Data provided ->
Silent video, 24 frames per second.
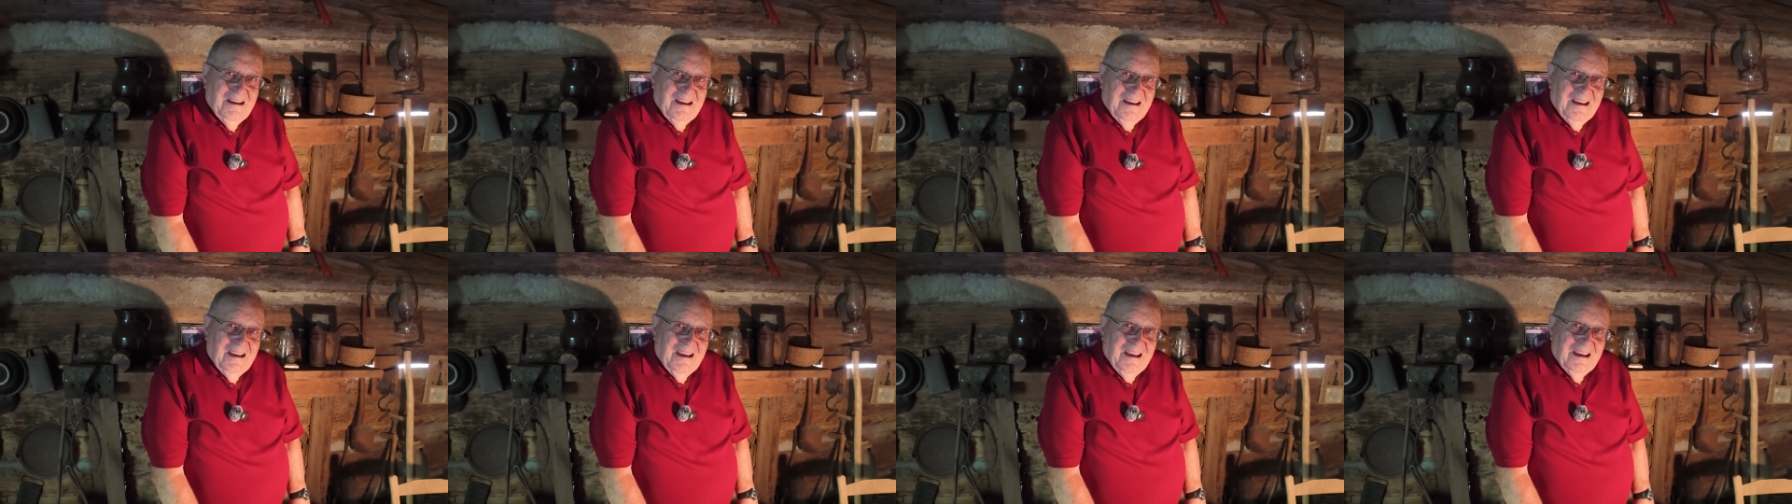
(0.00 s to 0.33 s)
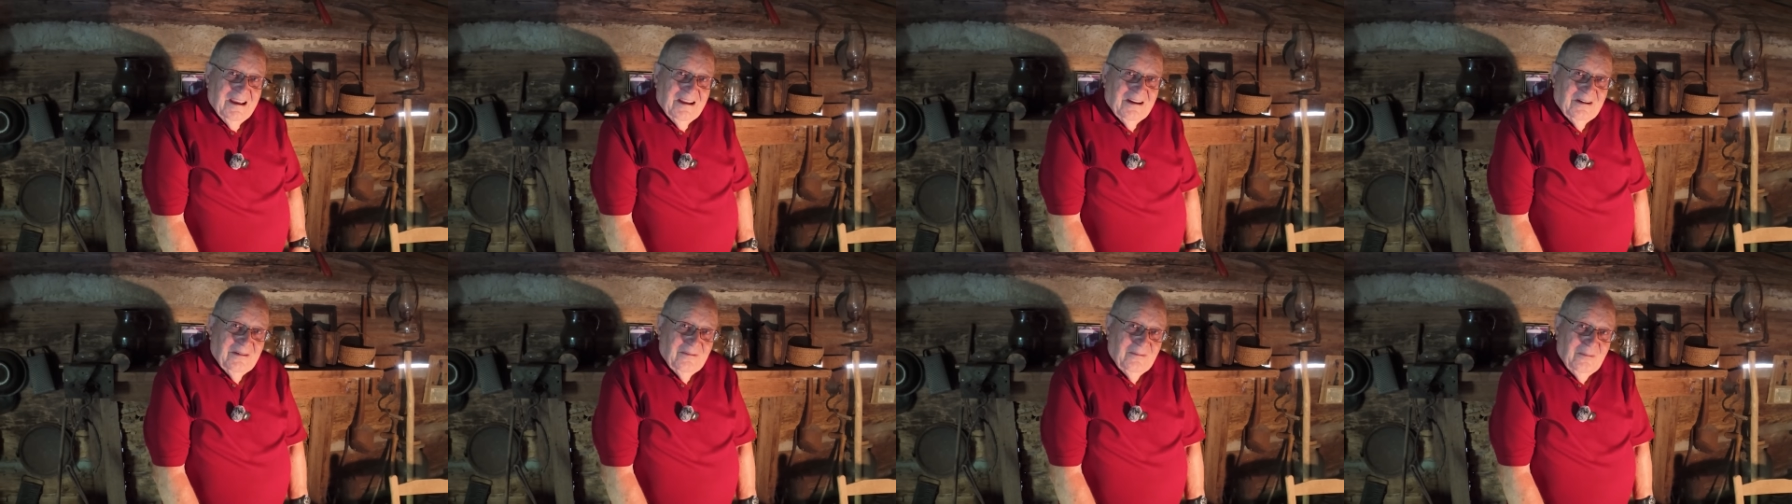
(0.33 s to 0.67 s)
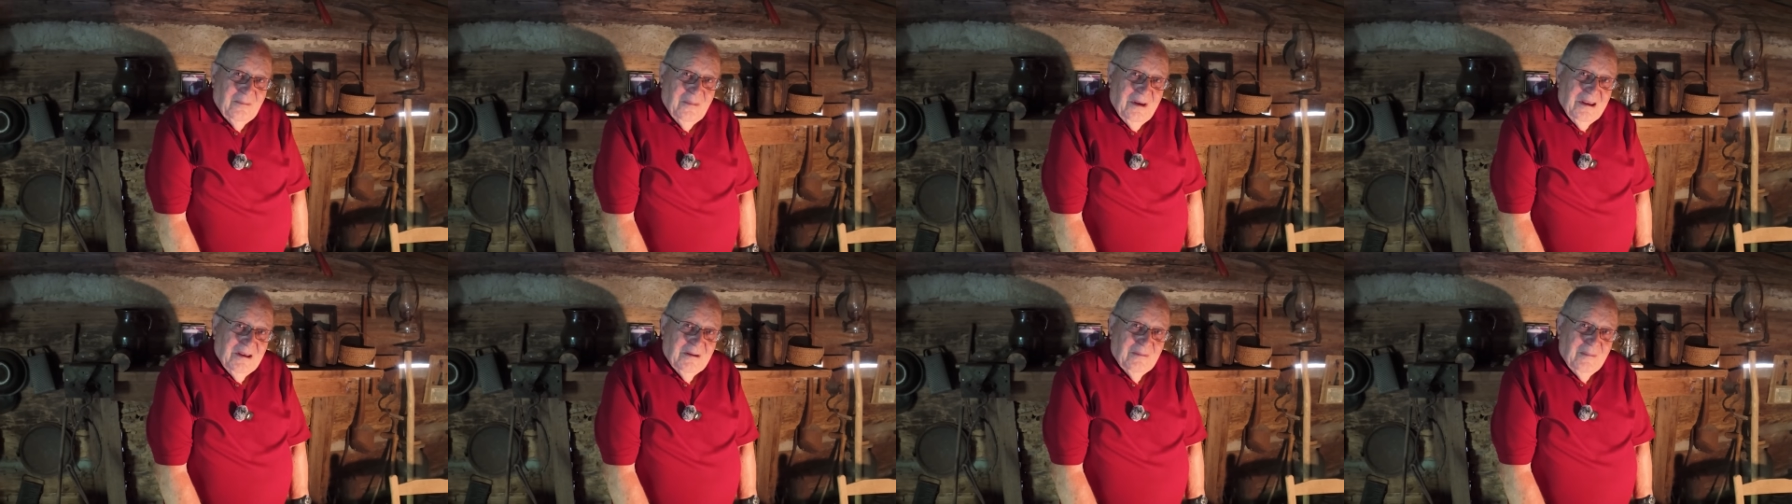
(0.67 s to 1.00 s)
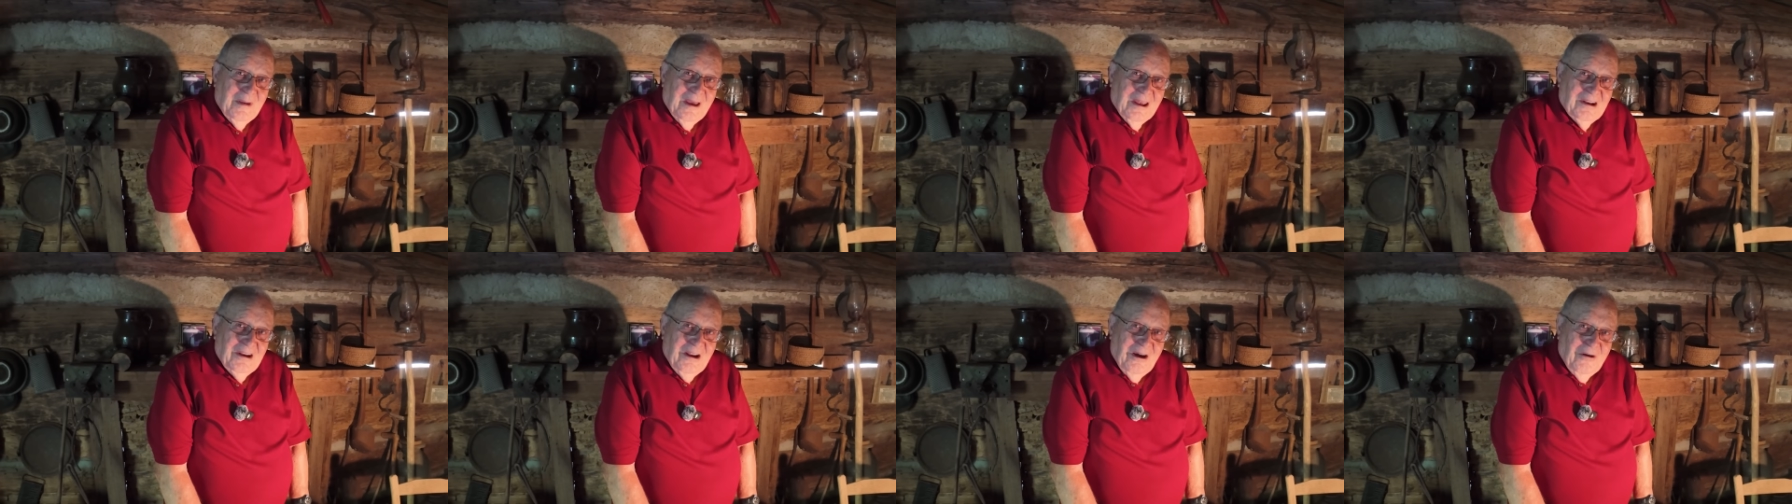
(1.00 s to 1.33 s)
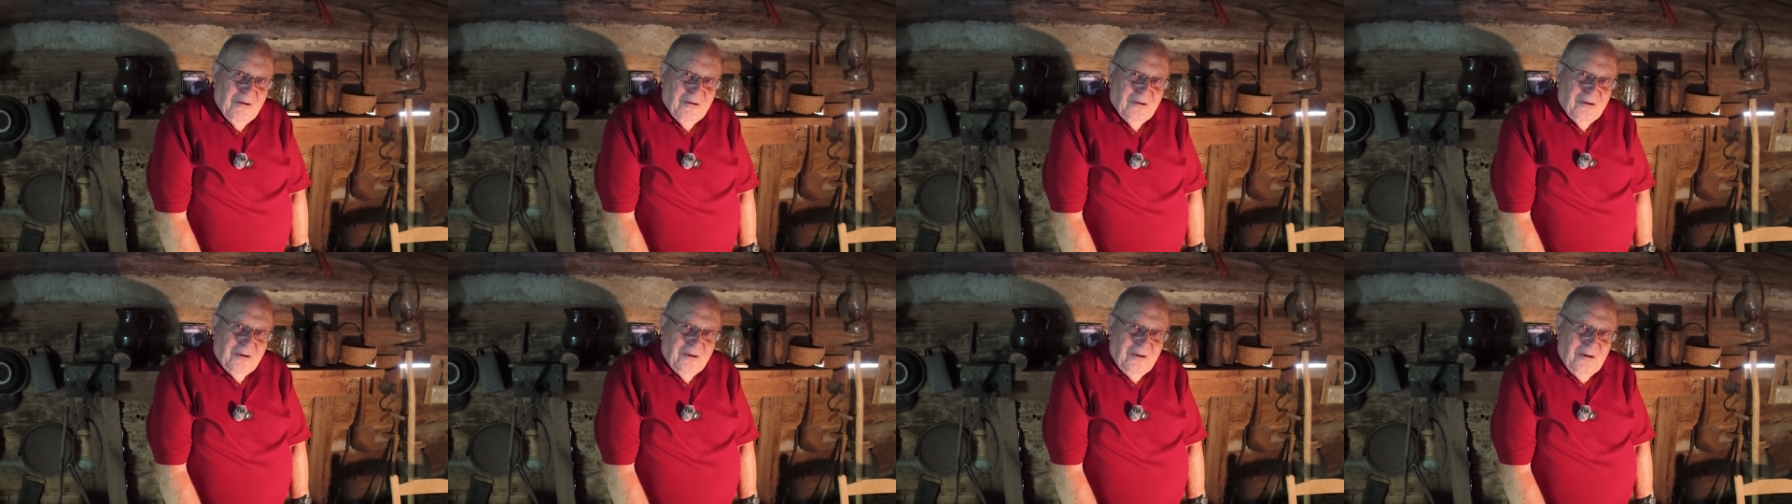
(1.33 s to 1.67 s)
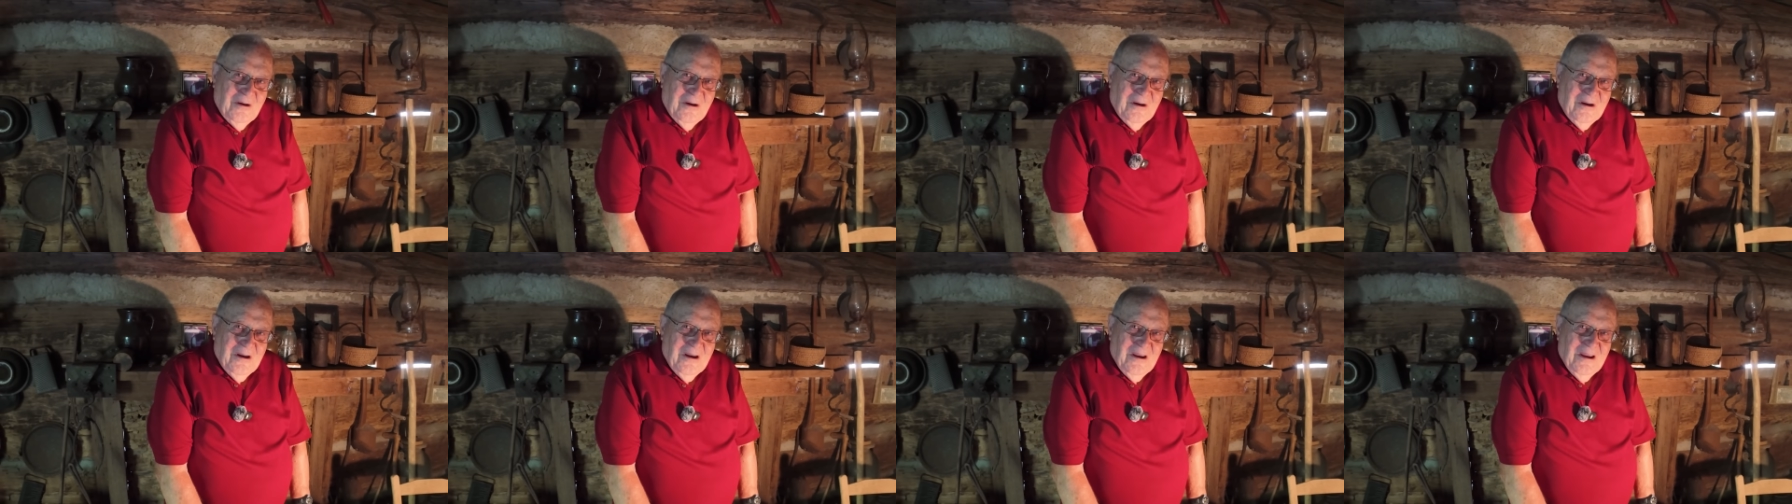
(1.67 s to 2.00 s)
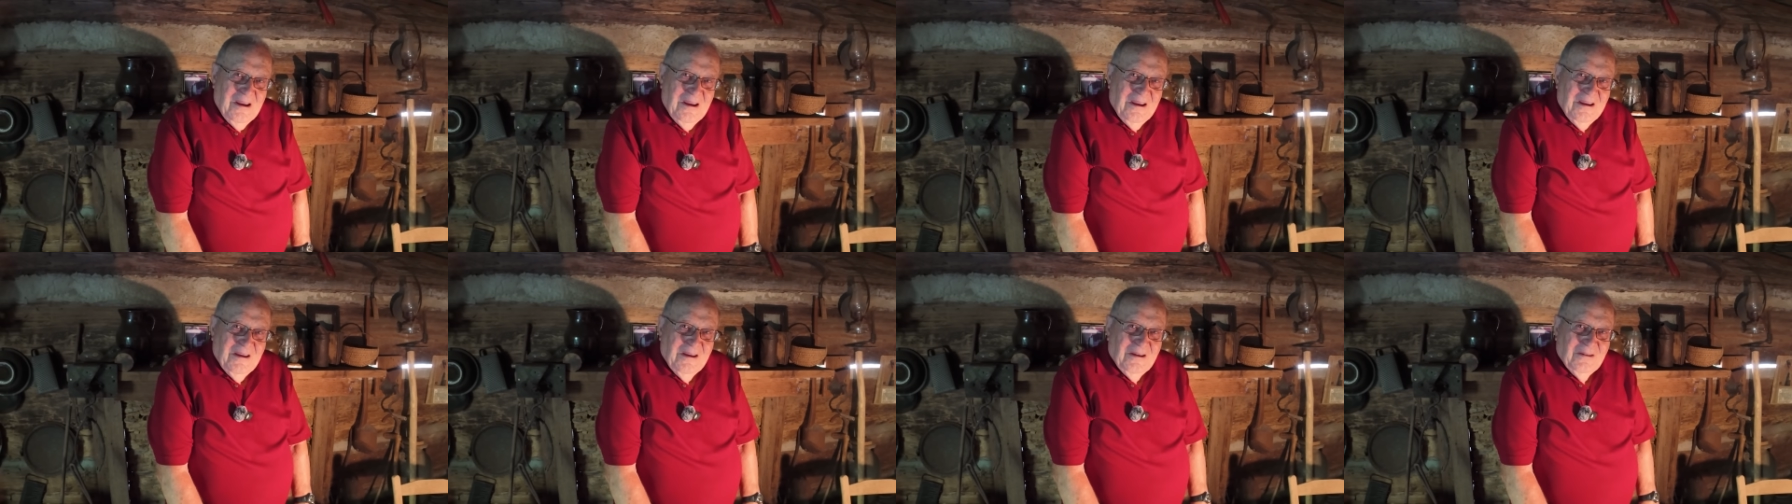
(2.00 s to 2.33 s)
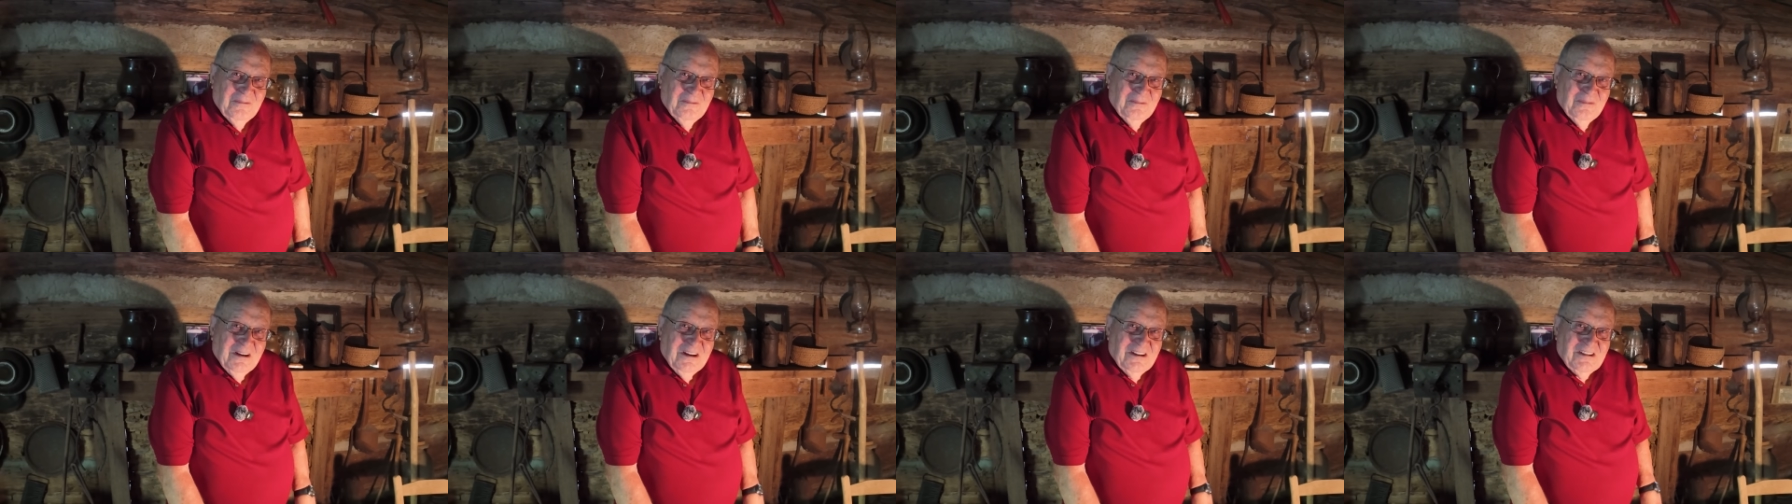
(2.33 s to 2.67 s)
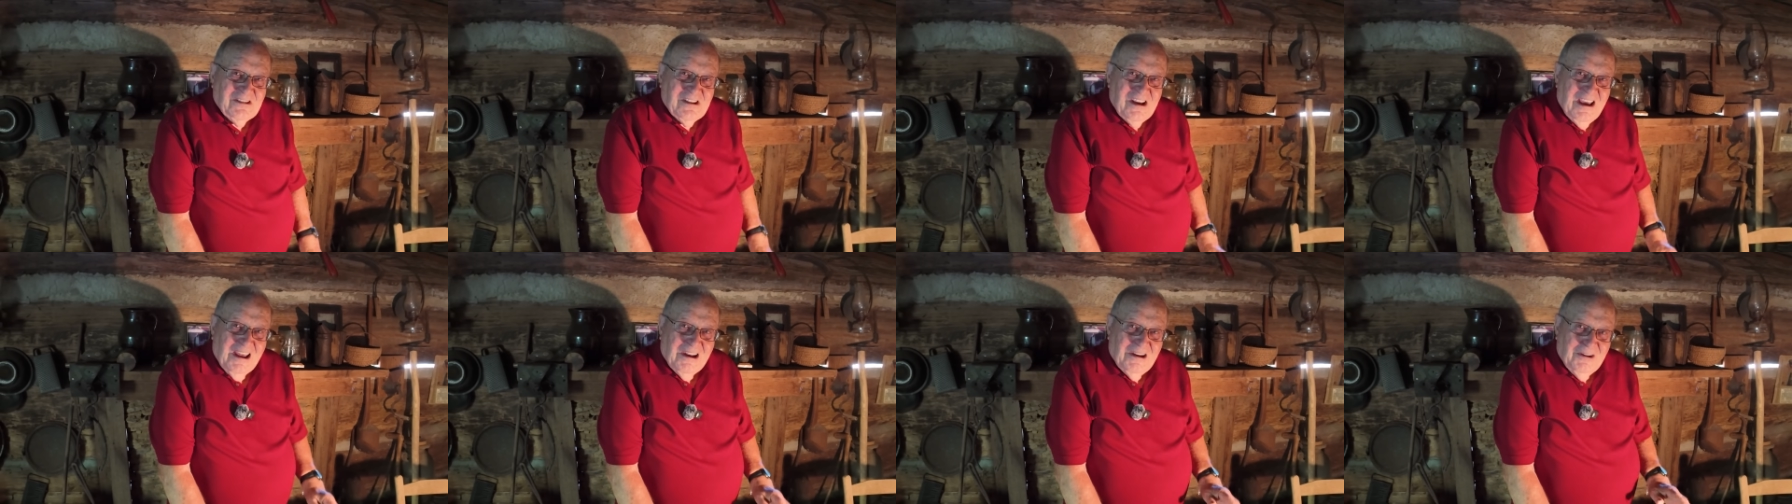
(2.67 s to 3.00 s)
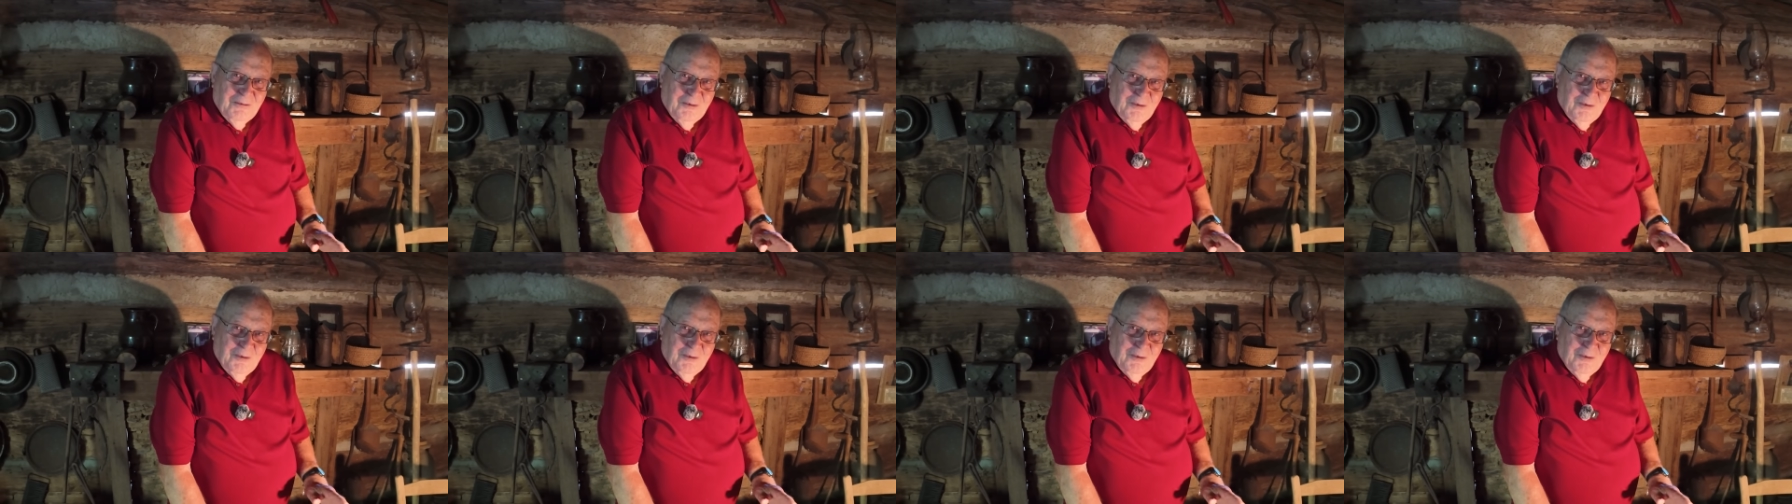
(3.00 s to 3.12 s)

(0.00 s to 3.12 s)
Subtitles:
and me and my daughter decided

Task directions -> Restate the data above word for word, omitting every picture.

Answer to the problem ->
Silent video, 24 frames per second.
(0.00 s to 0.33 s)
(0.33 s to 0.67 s)
(0.67 s to 1.00 s)
(1.00 s to 1.33 s)
(1.33 s to 1.67 s)
(1.67 s to 2.00 s)
(2.00 s to 2.33 s)
(2.33 s to 2.67 s)
(2.67 s to 3.00 s)
(3.00 s to 3.12 s)

(0.00 s to 3.12 s)
Subtitles:
and me and my daughter decided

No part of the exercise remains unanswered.